Please print the entries below exactly, from the line with "[00:12:36.48 to 00:12:37.48]" through the line with "Transcript: hear anyone", including both of those lines and leaving out all others.

Data items:
---*---

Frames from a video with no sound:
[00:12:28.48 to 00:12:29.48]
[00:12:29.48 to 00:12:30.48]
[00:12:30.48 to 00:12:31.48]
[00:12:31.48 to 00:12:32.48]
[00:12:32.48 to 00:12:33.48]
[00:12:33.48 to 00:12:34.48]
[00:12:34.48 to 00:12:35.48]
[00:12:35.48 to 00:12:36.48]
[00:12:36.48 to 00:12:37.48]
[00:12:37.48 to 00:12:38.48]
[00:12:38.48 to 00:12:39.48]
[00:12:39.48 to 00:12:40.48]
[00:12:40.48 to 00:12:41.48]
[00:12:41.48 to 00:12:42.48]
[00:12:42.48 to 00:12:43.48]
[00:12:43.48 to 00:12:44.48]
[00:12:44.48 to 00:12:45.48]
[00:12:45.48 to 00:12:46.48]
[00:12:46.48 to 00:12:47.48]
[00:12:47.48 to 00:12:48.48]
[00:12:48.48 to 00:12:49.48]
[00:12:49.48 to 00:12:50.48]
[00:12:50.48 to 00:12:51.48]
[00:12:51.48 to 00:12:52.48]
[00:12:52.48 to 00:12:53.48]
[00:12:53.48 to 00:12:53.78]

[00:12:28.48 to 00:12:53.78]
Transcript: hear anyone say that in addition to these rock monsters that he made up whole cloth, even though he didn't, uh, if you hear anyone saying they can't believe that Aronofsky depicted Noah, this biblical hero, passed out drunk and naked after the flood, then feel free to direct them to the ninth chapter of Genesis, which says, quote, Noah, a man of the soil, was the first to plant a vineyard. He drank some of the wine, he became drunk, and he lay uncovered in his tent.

---*---

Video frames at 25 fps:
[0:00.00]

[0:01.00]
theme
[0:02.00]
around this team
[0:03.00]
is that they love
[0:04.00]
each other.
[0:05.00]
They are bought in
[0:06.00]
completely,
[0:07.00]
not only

---*---

* _YOUR SOLUTION_
[00:12:36.48 to 00:12:37.48]
[00:12:37.48 to 00:12:38.48]
[00:12:38.48 to 00:12:39.48]
[00:12:39.48 to 00:12:40.48]
[00:12:40.48 to 00:12:41.48]
[00:12:41.48 to 00:12:42.48]
[00:12:42.48 to 00:12:43.48]
[00:12:43.48 to 00:12:44.48]
[00:12:44.48 to 00:12:45.48]
[00:12:45.48 to 00:12:46.48]
[00:12:46.48 to 00:12:47.48]
[00:12:47.48 to 00:12:48.48]
[00:12:48.48 to 00:12:49.48]
[00:12:49.48 to 00:12:50.48]
[00:12:50.48 to 00:12:51.48]
[00:12:51.48 to 00:12:52.48]
[00:12:52.48 to 00:12:53.48]
[00:12:53.48 to 00:12:53.78]

[00:12:28.48 to 00:12:53.78]
Transcript: hear anyone say that in addition to these rock monsters that he made up whole cloth, even though he didn't, uh, if you hear anyone saying they can't believe that Aronofsky depicted Noah, this biblical hero, passed out drunk and naked after the flood, then feel free to direct them to the ninth chapter of Genesis, which says, quote, Noah, a man of the soil, was the first to plant a vineyard. He drank some of the wine, he became drunk, and he lay uncovered in his tent.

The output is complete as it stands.